ADR-0004: Datacenter network topology

Proposed
Status

proposed

Date

2026-03-09

Group

networking

Depends-on

ADR-0002, ADR-0003

Context

At 50,000 physical servers across 3+ sites, the physical network architecture must be explicitly chosen. The topology determines scalability, fault domains, and whether network provisioning can be fully automated alongside compute provisioning.

Options

Option 1: Spine-leaf with BGP/EVPN

  • Pros: industry standard for large-scale DCs; horizontal scaling by adding leaves; well-understood fault domains; automated via open tooling (SONiC, FRR)

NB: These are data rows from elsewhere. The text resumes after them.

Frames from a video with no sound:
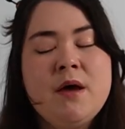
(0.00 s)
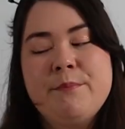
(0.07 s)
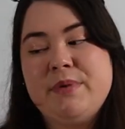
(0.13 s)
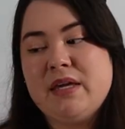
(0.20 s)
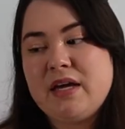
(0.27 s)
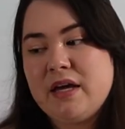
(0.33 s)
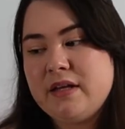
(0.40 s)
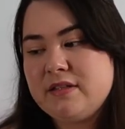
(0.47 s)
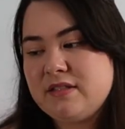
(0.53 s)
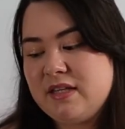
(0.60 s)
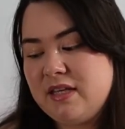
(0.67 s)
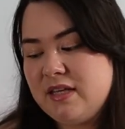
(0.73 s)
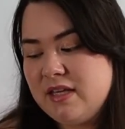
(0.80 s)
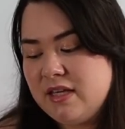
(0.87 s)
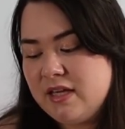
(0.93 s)
because
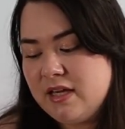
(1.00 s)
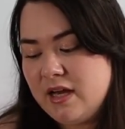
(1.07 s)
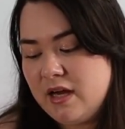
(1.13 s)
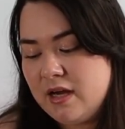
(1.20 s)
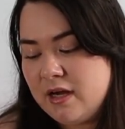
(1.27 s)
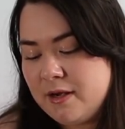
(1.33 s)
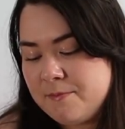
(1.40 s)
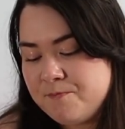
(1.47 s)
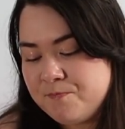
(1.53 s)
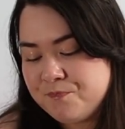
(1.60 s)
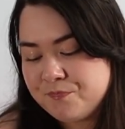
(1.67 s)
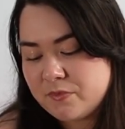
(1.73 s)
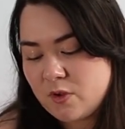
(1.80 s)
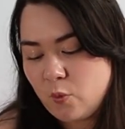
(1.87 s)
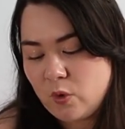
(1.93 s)
he
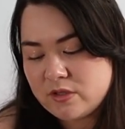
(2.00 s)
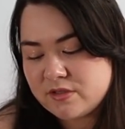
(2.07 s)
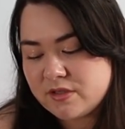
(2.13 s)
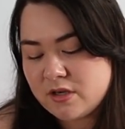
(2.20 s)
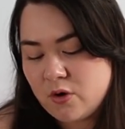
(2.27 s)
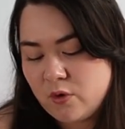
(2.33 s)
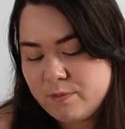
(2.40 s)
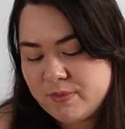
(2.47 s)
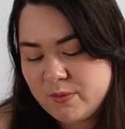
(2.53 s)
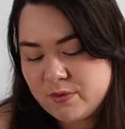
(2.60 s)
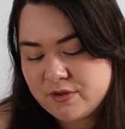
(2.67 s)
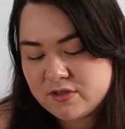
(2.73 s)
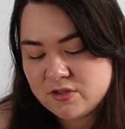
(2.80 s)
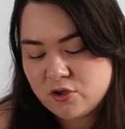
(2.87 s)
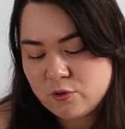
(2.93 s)
um wants to go and be
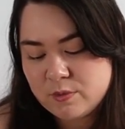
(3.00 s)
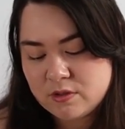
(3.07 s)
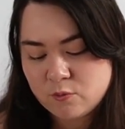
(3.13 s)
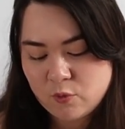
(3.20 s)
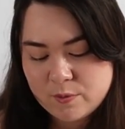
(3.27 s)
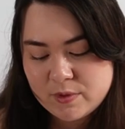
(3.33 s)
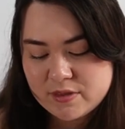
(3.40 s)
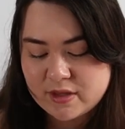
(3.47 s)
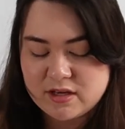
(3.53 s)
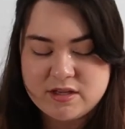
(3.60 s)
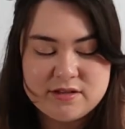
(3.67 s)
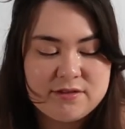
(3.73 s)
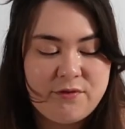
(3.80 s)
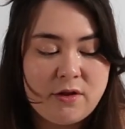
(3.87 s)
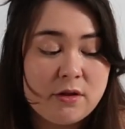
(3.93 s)
with this human woman that
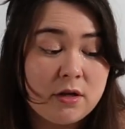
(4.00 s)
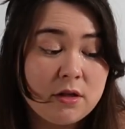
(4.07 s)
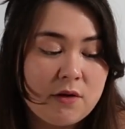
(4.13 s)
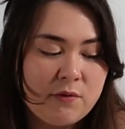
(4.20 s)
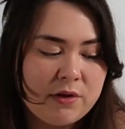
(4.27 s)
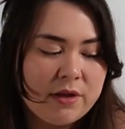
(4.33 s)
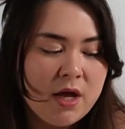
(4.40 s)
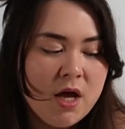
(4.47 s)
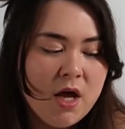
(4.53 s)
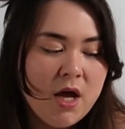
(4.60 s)
he's fallen in love with.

  • Cons: opinionated — requires compatible switch hardware; less flexible for legacy network designs

Option 2: Traditional three-tier (core/distribution/access)

  • Pros: familiar to most network teams; works with any vendor; large installed base in existing government DCs

  • Cons: spanning tree limits scale; poor east-west performance; difficult to automate

Option 3: SDN overlay (e.g. NSX, Contrail)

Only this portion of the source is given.